The biggest retailer in the U.S. just got served a civil complaint from the Department of Justice, with allegations of filling thousands of invalid prescriptions and not reporting suspicious opioid orders.
The complaint, released Tuesday, Dec. 22, 2020, claims that Walmart committed “hundreds of thousands of violations” of the Controlled Substances Act among its 5,000 in-store pharmacies — as early as June 2013 — and it could face billions of dollars in penalties.
According to the suit, the retailer “unlawfully filled thousands upon thousands of invalid controlled-substance prescriptions,” and that “for years, Walmart kept in place a system that it knew was failing to adequately detect and report suspicious orders.”

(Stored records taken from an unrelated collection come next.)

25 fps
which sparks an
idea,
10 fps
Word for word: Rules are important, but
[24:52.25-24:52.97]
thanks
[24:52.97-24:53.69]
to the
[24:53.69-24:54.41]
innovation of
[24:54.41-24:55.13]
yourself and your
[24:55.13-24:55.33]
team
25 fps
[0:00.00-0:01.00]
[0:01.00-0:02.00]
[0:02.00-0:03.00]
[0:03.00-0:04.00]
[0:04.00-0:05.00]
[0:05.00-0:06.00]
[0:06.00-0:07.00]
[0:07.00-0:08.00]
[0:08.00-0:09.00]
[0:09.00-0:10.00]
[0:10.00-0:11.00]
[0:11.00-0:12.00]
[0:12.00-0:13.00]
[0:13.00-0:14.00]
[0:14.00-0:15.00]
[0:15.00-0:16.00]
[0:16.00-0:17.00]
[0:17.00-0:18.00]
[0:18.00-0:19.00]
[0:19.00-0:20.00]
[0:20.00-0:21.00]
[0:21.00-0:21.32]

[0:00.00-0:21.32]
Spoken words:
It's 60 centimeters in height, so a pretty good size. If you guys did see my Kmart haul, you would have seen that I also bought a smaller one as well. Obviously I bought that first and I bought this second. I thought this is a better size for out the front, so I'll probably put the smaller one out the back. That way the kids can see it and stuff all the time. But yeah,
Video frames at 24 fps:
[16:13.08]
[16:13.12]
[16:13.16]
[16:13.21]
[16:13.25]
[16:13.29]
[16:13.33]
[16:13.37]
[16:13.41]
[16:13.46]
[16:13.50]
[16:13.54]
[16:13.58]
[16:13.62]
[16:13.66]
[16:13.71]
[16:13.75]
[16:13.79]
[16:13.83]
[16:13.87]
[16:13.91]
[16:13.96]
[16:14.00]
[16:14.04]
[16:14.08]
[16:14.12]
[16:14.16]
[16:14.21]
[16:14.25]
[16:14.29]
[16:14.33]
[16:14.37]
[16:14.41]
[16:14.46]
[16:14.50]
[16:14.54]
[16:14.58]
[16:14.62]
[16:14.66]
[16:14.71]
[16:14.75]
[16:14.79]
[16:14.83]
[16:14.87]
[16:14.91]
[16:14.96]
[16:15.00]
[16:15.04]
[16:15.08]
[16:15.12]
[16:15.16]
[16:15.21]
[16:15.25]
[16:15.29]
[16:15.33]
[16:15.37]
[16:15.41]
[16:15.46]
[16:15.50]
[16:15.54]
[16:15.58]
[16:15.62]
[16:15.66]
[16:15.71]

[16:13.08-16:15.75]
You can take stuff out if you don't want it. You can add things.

Jeffrey Bossert Clark, the acting chief of Justice’s Civil Division, stated:
“As one of the largest pharmacy chains and wholesale drug distributors in the country, Walmart had the responsibility and the means to help prevent the diversion of prescription opioids. Instead, for years, it did the opposite … This unlawful conduct contributed to the epidemic of opioid abuse throughout the United States.”
“Walmart managers put enormous pressure on pharmacists to fill prescriptions” and required them to process a high volume of prescriptions “as fast as possible” while denying them the authority to refuse to fill what they knew to be invalid prescriptions, the government said.
Federal officials also notes that Walmart continued to fill orders issued by the same prescribers that pharmacists had flagged as “pill mills”:
“In fact, some of those pill-mill prescribers specifically told their patients to fill their prescriptions at Walmart.”